I'm sorry you and your family went through that, I really am. That does not change the fact that your words are disgusting. Nobody I know is okay with discrimination and hate toward people of Middle Eastern descent. I'm also horrified that, considering what you've been through, you'd turn so hatefully on black people.



> "The n-word" is tied to slavery, especially that of White-on-Black slavery. I pointed out that it wasn't just Whites who enslaved Blacks centuries ago.


This is not a discussion about slavery, not interested in talking about slavery. I know where it came from, thank you. I am not interested in talking about who enslaved my ancestors. This is a discussion about a hateful slur. Thanks.



> What are you talking about? White people ARE being oppressed by other groups in America. They have the advantage and Whites do not. Stop sucking up to PC.


White people are the most privileged racial group in the U.S. and are NOT oppressed in any way, shape, or form. Being asked to not be racist and to treat people of color like human beings does not constitute oppression.



> I'm "racist"? That's a good one. How am I being hateful? That I'm telling it like it is? That people are able to get away with many atrocities based on their skin color? How the hell am I being "racist"? Even some Black people I know agree with me on the whole racial bias that Black convicts try to pass up. It's the TRUTH.

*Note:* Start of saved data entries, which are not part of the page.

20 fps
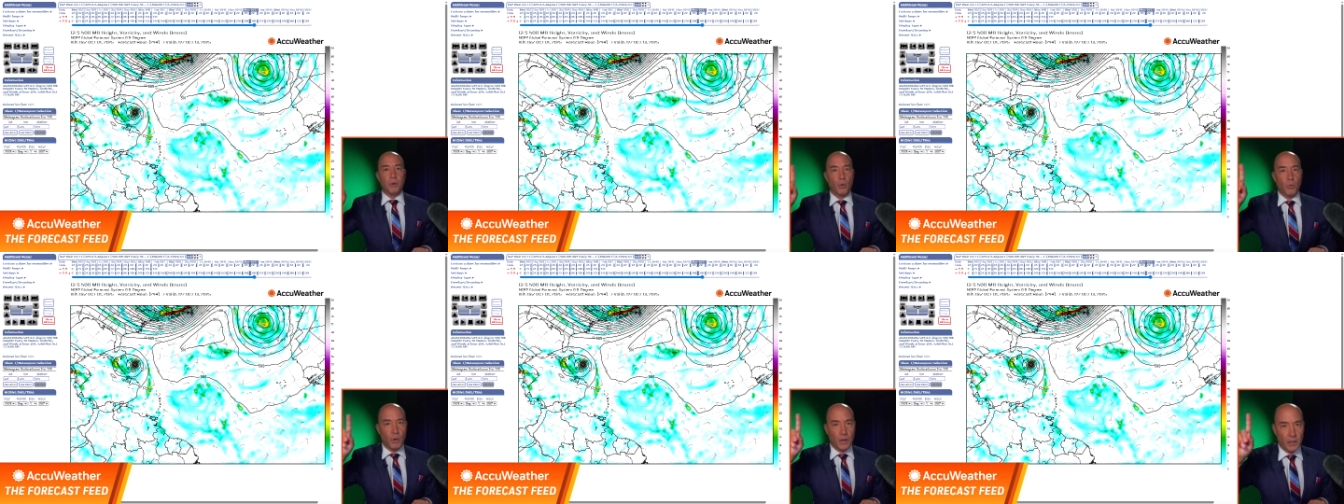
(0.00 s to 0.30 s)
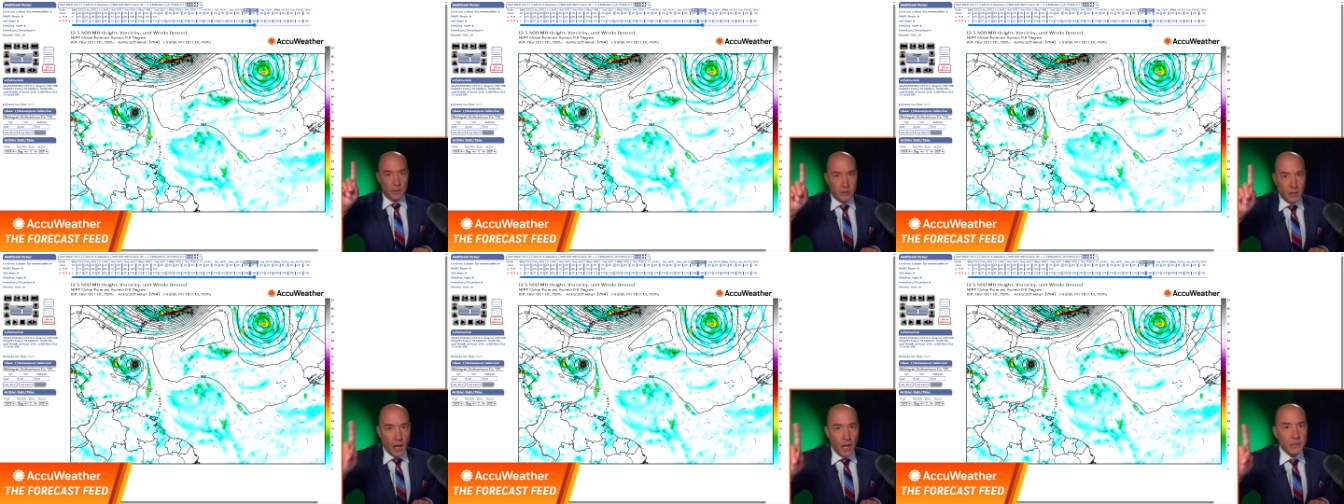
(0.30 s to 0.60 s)
But
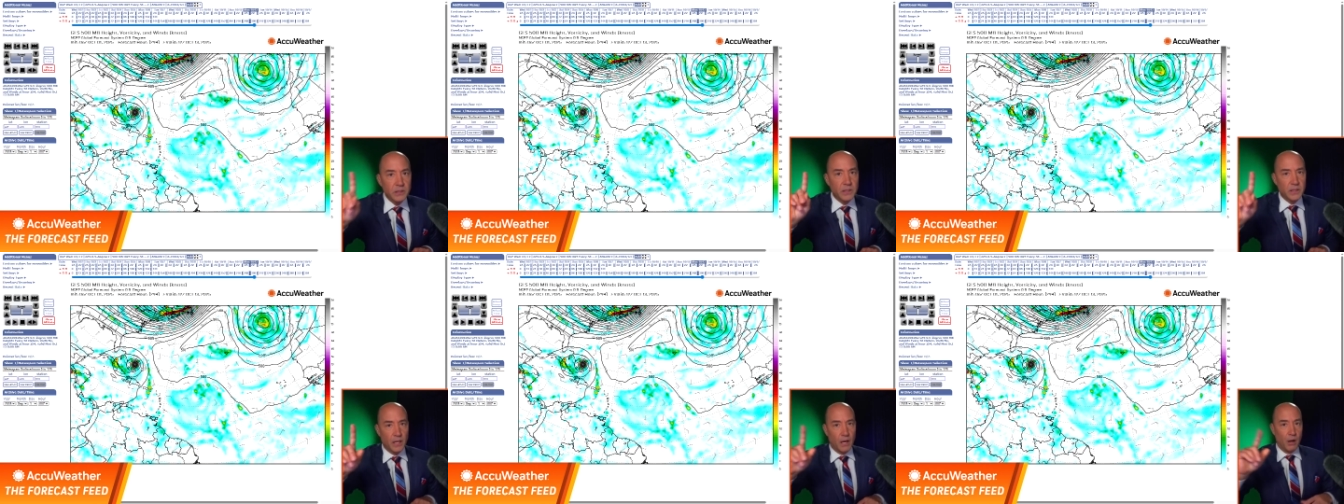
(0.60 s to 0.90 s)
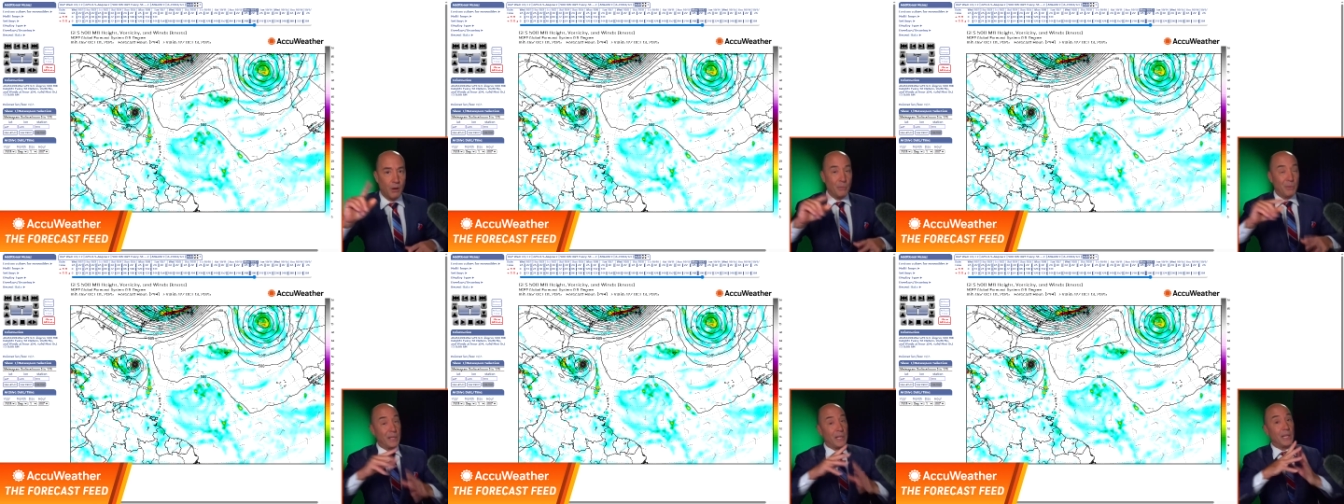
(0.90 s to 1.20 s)
what it does
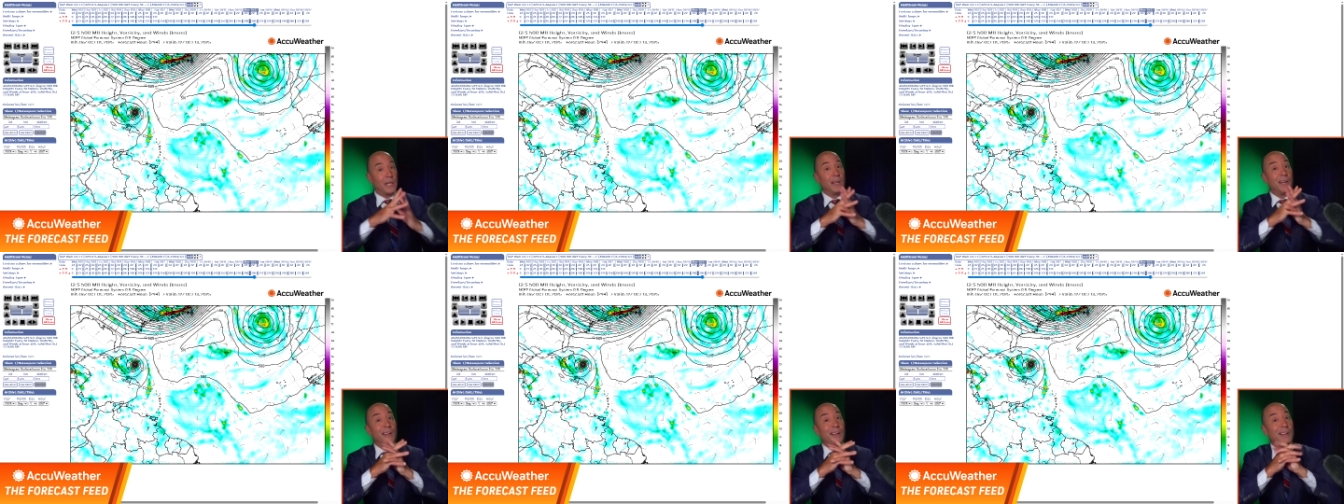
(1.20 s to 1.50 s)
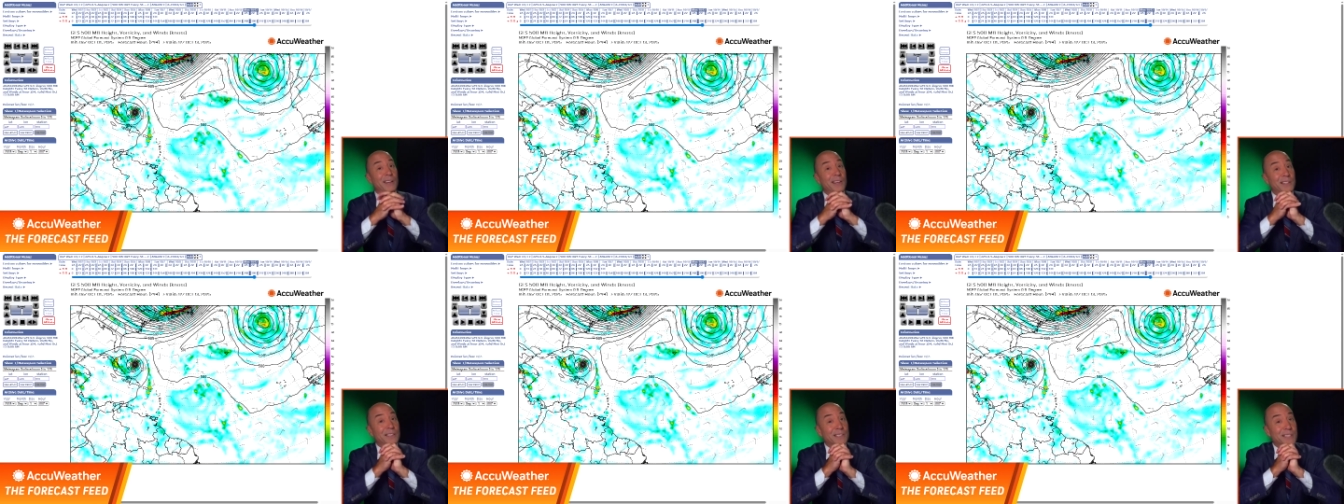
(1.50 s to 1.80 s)
tell me
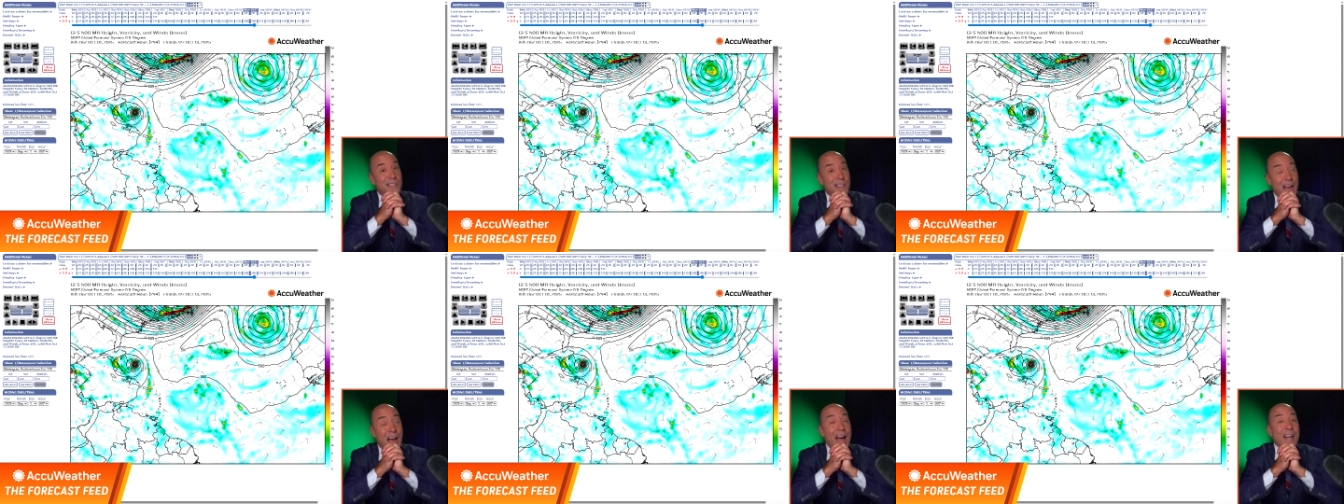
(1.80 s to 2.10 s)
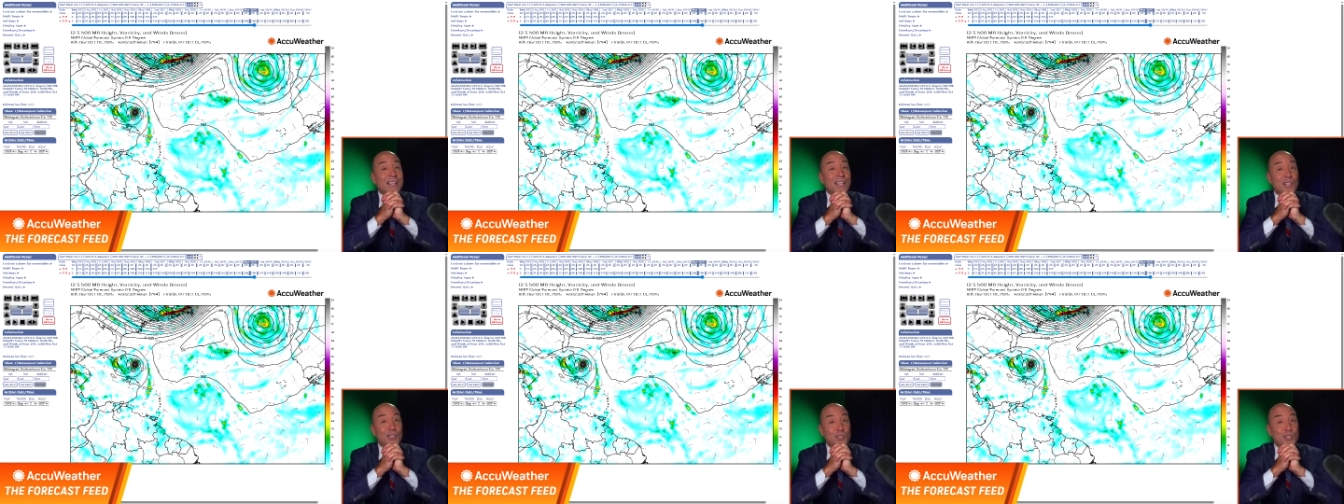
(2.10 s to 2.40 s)
is
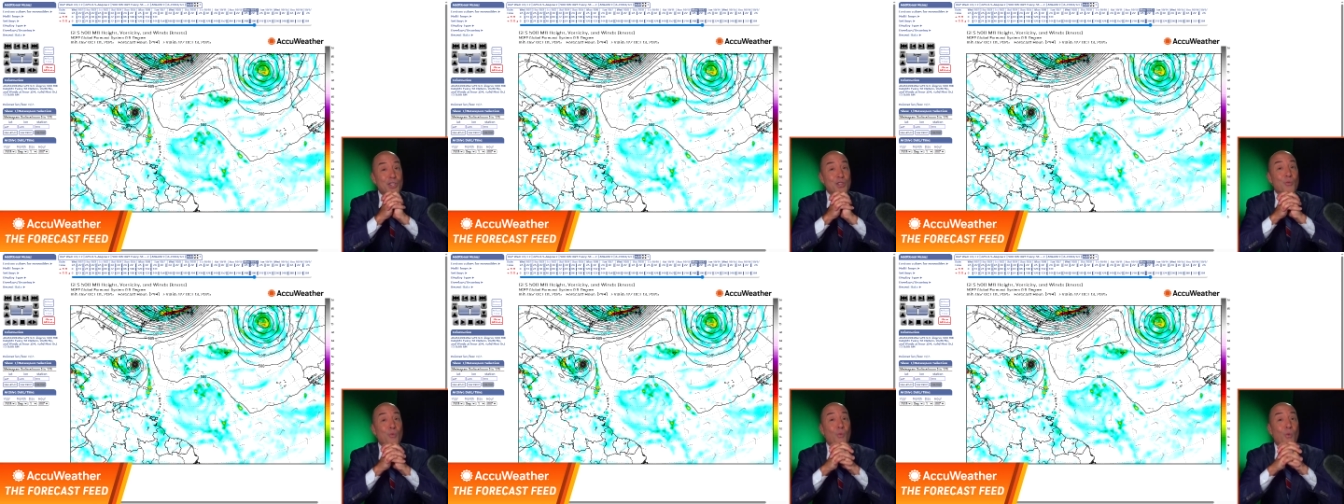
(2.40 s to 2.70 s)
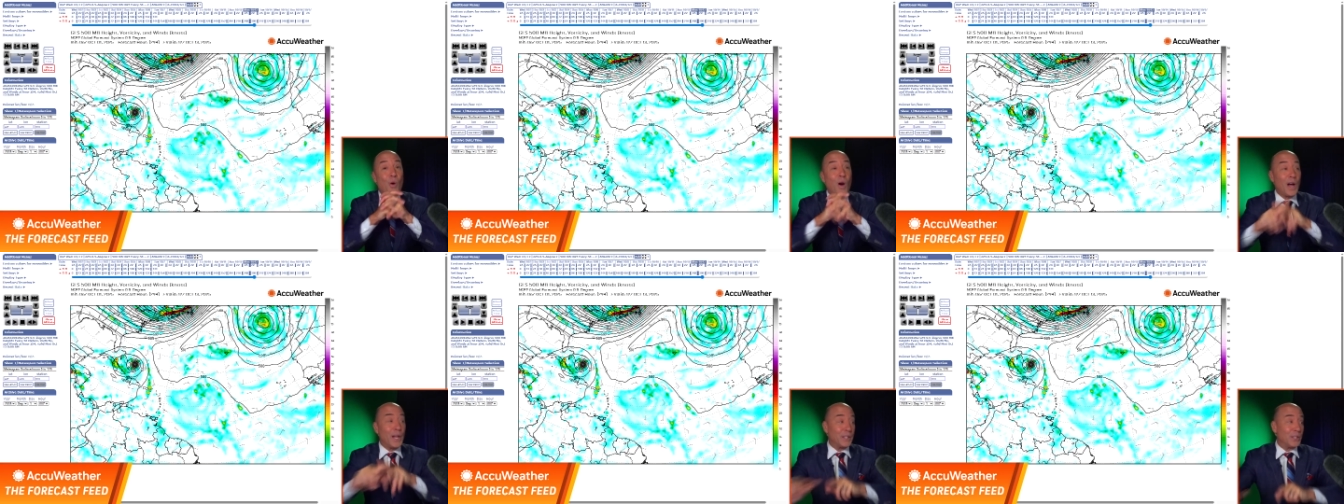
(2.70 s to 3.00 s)
that is the
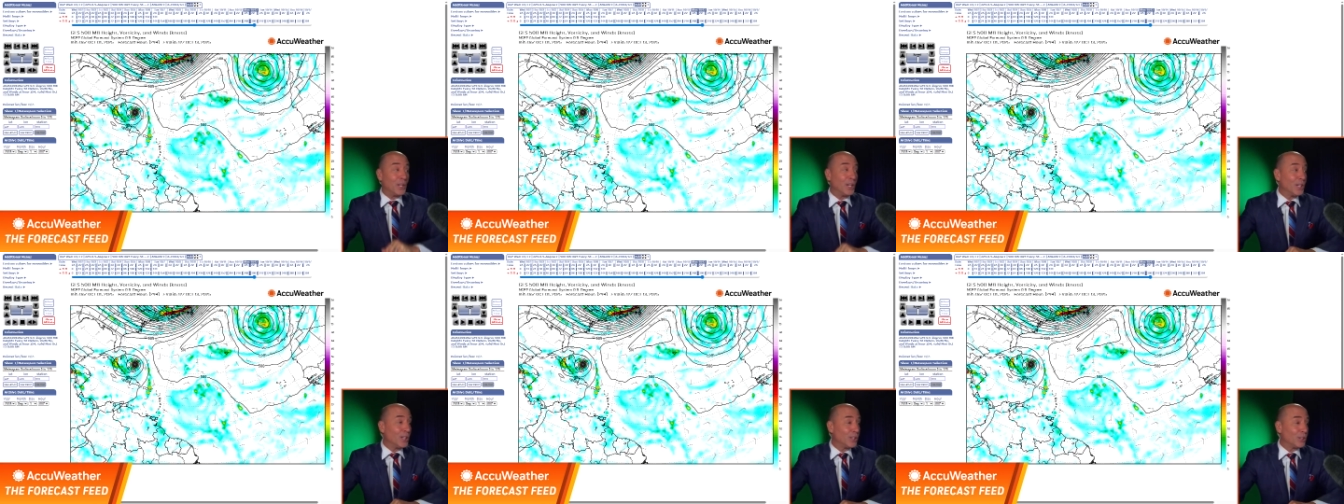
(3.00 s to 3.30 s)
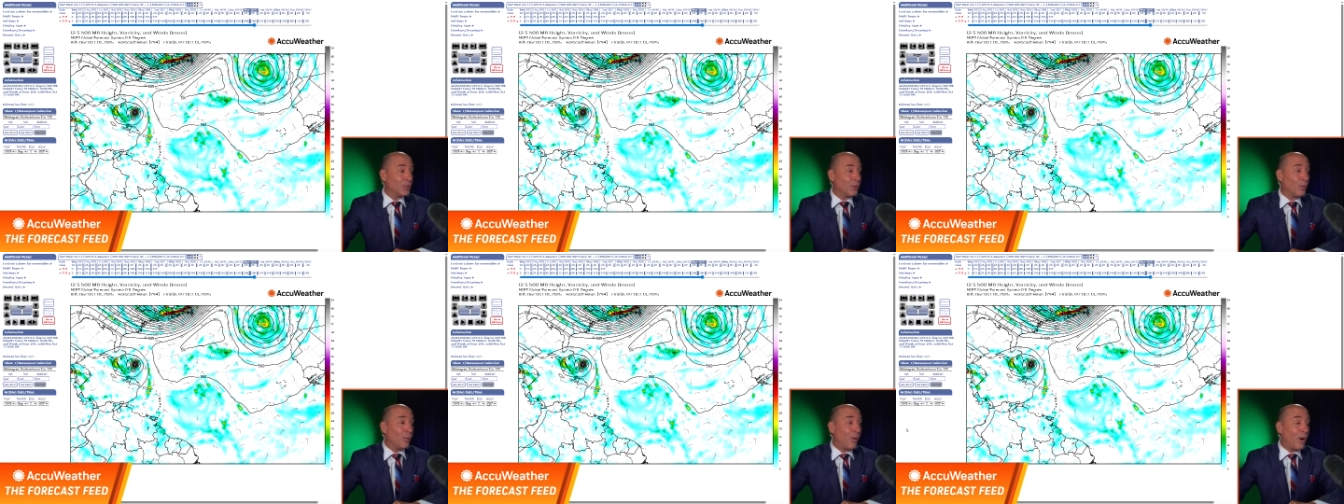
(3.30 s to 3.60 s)
one
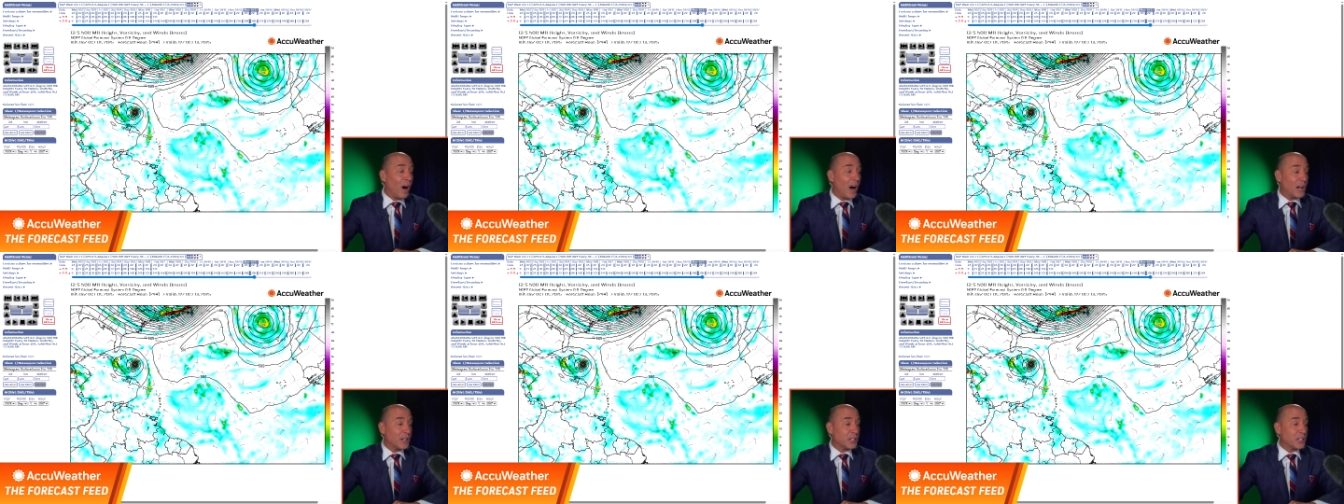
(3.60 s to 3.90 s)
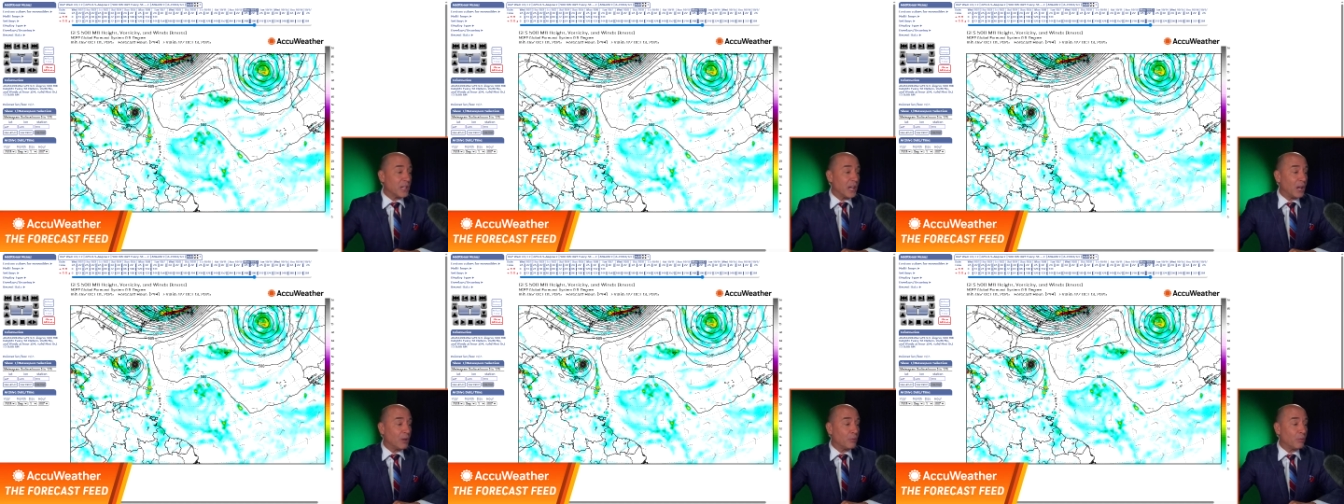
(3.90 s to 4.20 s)
to watch.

You are quoting the statistics that racists like to pull to justify their racist attitudes. I am surprised that you aren't a white person since you are complaining about "white people being oppressed." Are you truly so brainwashed and self-hating? The same people who think what happened to your family is fine and good are the same people espousing the views you so disgustingly write here. Black people committing atrocities? Wow. I don't even know what to say to that? Atrocities? Are you ****ing kidding me. Well, I'm so sorry for the atrocities I've committed. :roll

Yes, I'm sure that self-hating black people agree with you. Only a self hating black person WOULD agree with you. A non self hating one...well, that would be me, responding to what you've written. That is unfortunate for them, and I'm sorry to say, for you.

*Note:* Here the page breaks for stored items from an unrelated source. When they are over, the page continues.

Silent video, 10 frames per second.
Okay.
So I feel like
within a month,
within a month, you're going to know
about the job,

> Why do you think O.J. Simpson was acquitted of murder charges? That's right, his defense attorney played the "race card" because they were just convicting him due to his skin color, when there is NO REASON at all to argue that he DIDN'T kill Nicole Simpson and Ron Goldman that night. Who else could have done it but him? And even a decade after that trial that sparked outrage he still proved what a worthless human being he is with that Las Vegas robbery incident. THIS is just one of the many examples of the "race card"


Because something went wrong with the justice system and a murderer walked free. Now, what the hell does that have to do with his race? What the **** does OJ Simpson have to do with anything? Once again, you're taking one black person and using them as an example, as if that is even remotely like anything that happens within the entire group. It's not the race card, it's a murderer who walked free because of a horrible mistake, and if he was white, you wouldn't even mention him. Disgusting.



> Now tell me: how am I being "racist"? Do you even know what that means?
> 
> Allow me to define it for you:


I experienced it at 7. I don't need YOU to define it for me, thanks.

Everything you've said, basically. Saying black people are evil, commit atrocities, are criminals, are worthless. Every drop of hate oozing from your filthy, disgusting words.



> Seeing that I directly said that I view ALL races as equals disproves your claim that I am somehow "racist." I don't claim ANY races to be superior to another; all cultures have something to give back. So again, tell me: how am I being "racist"? You call me "ignorant" but I honestly think you should look in the mirror next time you brand me as such.


Your hateful words.



> How can that be? I have FBI statistics to prove that most prisoners in America ARE in fact Black. Blacks make up only 13% of our American population YET more than half percentage of the crimes committed daily are those of Blacks. Are you calling your own FBI "racist"? If you want to see Black criminals, drug addicts, and "every other negative thing," go hang out at the alleys of Detroit, New Orleans, St. Louis, Atlanta, New York City, etc. and you'll see what I mean.


Yes, I am. Racism is still prevalent in this country and that includes the FBI. Once again, you're doing what racists so often do: pull statistics out of their *** to show how worthless black people are, what criminals we are, how much wrong we've done.

No, I don't care to go to those places. Did it ever occur to you that RACISM created those situations? Did it ever occur to you that when a group of people is oppressed, bad things happen? Half the crimes committed are committed by blacks? What a crock of ****. Way to invent statistics and pull nonsense out of your ***.



> So far the only person who isn't acting civilized here is yourself. You called me an "ignorant racist" and couldn't back up any of your claims. Are you afraid of facts? Are facts "racist" to you?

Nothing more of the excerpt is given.